The air was thick with narrative. The redemption of Andre Villas-Boas. The rise of Gareth Bale. The nearly team possibly overtaking its neighbors at last. Gareth Bale was turning into a global superstar, and with a giant billboard in Times Square, he became the face of the Premier League in America. Spurs moved quickly to reinforce the squad with record signing and Brazilian breakout star Paulinho. The stage was set for Spurs to finally shed the tag of underachievers.
And then Real Madrid came calling. They took the most expensive player in history from Tottenham, but somehow the world's expectations for the team stayed behind. The narrative, not to be undone by a minor thing like the departure of one of the world's best attacking talents, pivoted smartly to focus on Spurs £100m transfer kitty. Ignoring the real damage losing a player like Bale causes a team, all the talk was of Spurs' transfer bonanza. Rumors filled every paper. Every player was a possible target and every target was scrutinized.
By the end of the summer Spurs had sold Elvis and bought the Beatles. Top four? Top of the league. Nothing less would do for a team that had dropped Manchester Citian levels of money. £100m in one summer? That's not just Chelseaesque, it's grotesque. With that much money if Spurs don't challenge for the title it's a humiliating embarrassment.
And they didn't. And it was.
There were plenty of reasons why Spurs failed. The dual comedy acts in the manager's dugout being an obvious one, the players not living up to their pricetags another. But the backdrop of intense media scrutiny created a level of expectation not just for the fans, but for the players and the club as well--expectation that was so intense it was impossible to survive.
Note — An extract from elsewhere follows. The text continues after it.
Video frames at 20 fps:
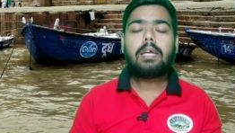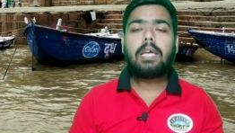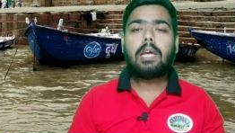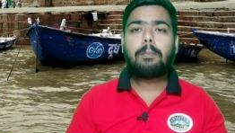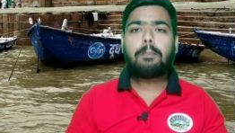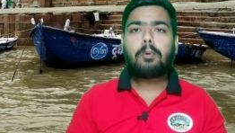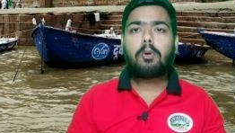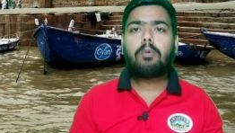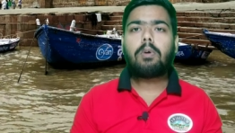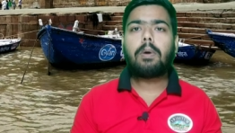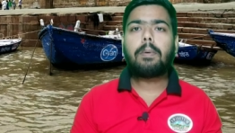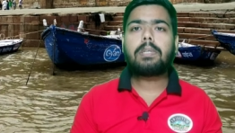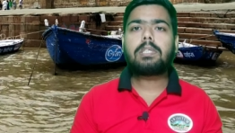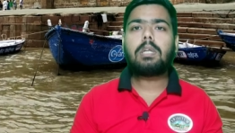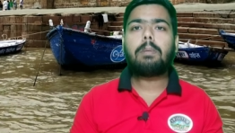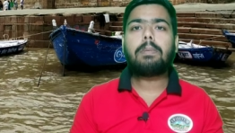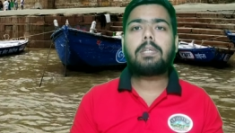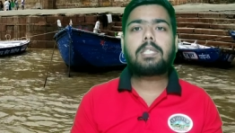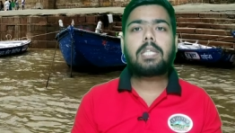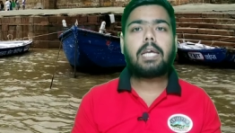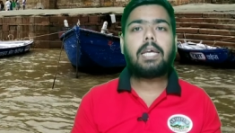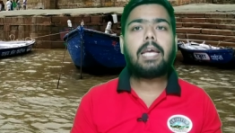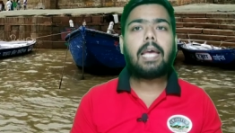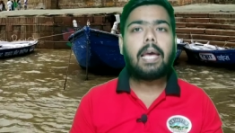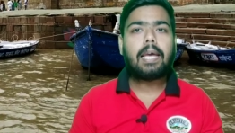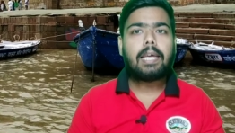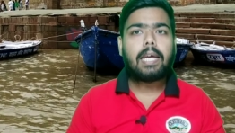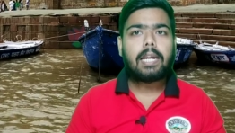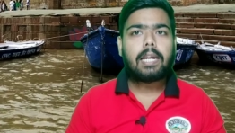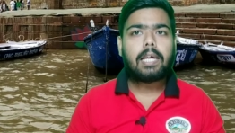कि ये प्रभाव असल में सही
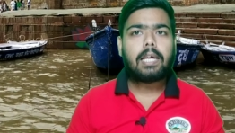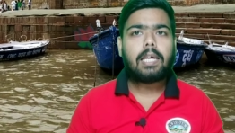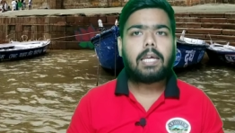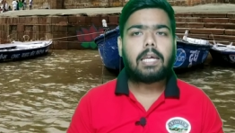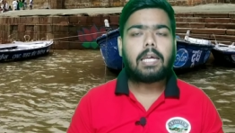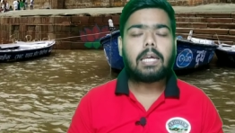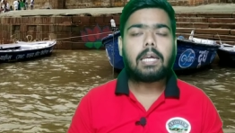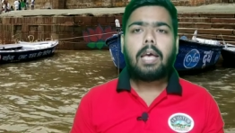है या नहीं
How can the team risk giving starts to Erik Lamela so he can adapt to the league? Spurs have to win games right now. AVB's defense is immaculate but the team's not scoring goals, Spurs have to start scoring goals right now. We had all spent so long hearing how good Spurs were supposed to be that when they weren't immediately excellent nobody knew what to do. Short-termism and quick fixes became the club's new credo, and it blew up spectacularly.
Fast forward a year, and Spurs are flying pretty well under the radar. The media has turned its forceful gaze further north to witness the drama unfolding at Liverpool and Manchester United, and have mercifully left unfancied Spurs alone.
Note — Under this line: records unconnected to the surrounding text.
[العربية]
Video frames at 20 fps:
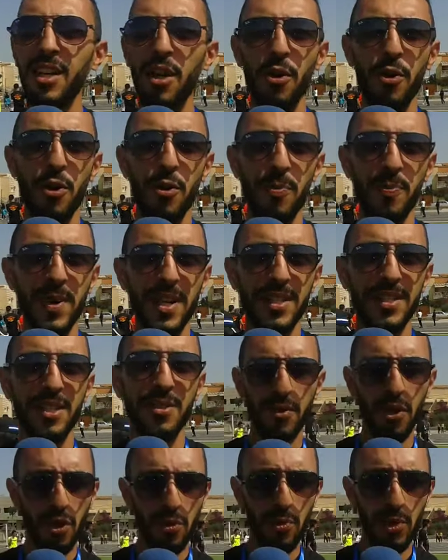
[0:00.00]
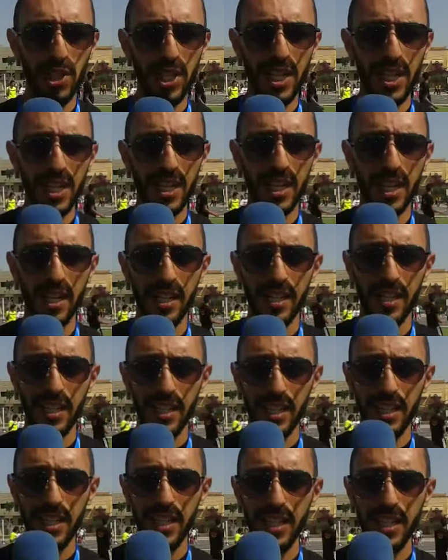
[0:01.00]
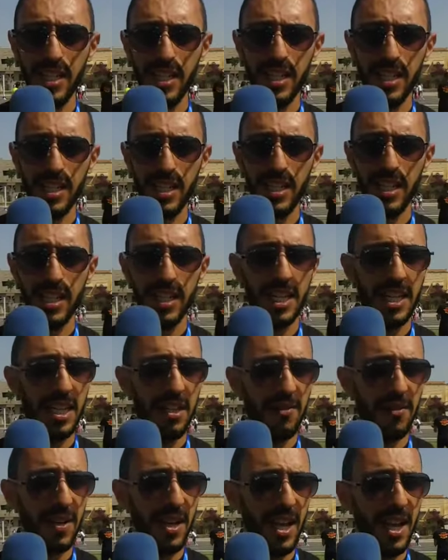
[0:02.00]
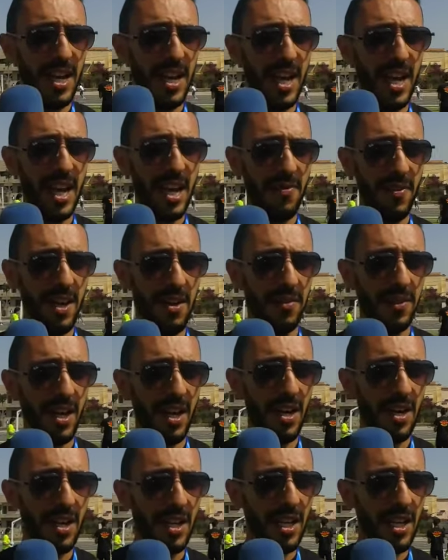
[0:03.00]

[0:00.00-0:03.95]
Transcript: اوروبا الفرق المشاركه اللي كاينه في ال اف اف كا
In familiar fashion, Liverpool has sold the Premier League's best player to Spain for a massive fee. For Liverpool, Spurs are an everpresent reminder, a cautionary tale of the price of failure. With each new transfer, the question "are they doing a Spurs?" can't help but force its way through every journo's lips. Liverpool will have to balance the loss of Suarez with the introduction of a bevy of new blood, all while the media demands results. If Liverpool start to falter, expect a helpful push over the edge from the press.
Meanwhile at Manchester United Louis van Gaal has swung from savior to pariah so fast even David Moyes is grinning. In only two weeks we've seen a microcosm of Spurs' last season unfold at Old Trafford. The insane pre-season expectations have been savagely brutalized in the wake of immediate failure. Panic buys and knee-jerk responses are the only answers United can come up with in light of such vicious fury. Had LVG been given the three months he requested to sort things out, there's little doubt that United would have eventually turned a corner. But with his every word and movement under the microscope, any slip up is magnified to Hindenburg proportions. It's almost impossible to recover in such an atmosphere.
But down in North London, nobody expects much from plucky ol' Spurs. Most pre-season predictions had Tottenham all the way below Everton down in seventh. While Spurs fans may grouse and grump about this unfair treatment and lack of respect, it's the best thing that could have happened to the team. With the attention focused elsewhere, Pochettino can simply get on with the job.
Nobody seems to have noticed that Spurs have already brought in five players -- only two fewer than last year -- and with a few days left in the window and rumors still swirling it's entirely possible the team eclipses last year's influx. But what of it? Pochettino can throw young Eric Dier straight into the fire or leave the relatively wise old head of Ben Davies on the bench and it doesn't matter. He's free to manage the team as he sees fit without ink-smudged noses peering over his shoulder and second-guessing every decision. Spurs' massive "flop" Erik Lamela can come good without the weight of his price tag hanging around his neck, and perhaps even Roberto Soldado can shake his yips and find the back of the net. When nobody's expecting the impossible, anything becomes possible.
With fans and media all expecting the team to do no better than sixth, there's no better platform for a top four finish. Heck, we're already top of the league.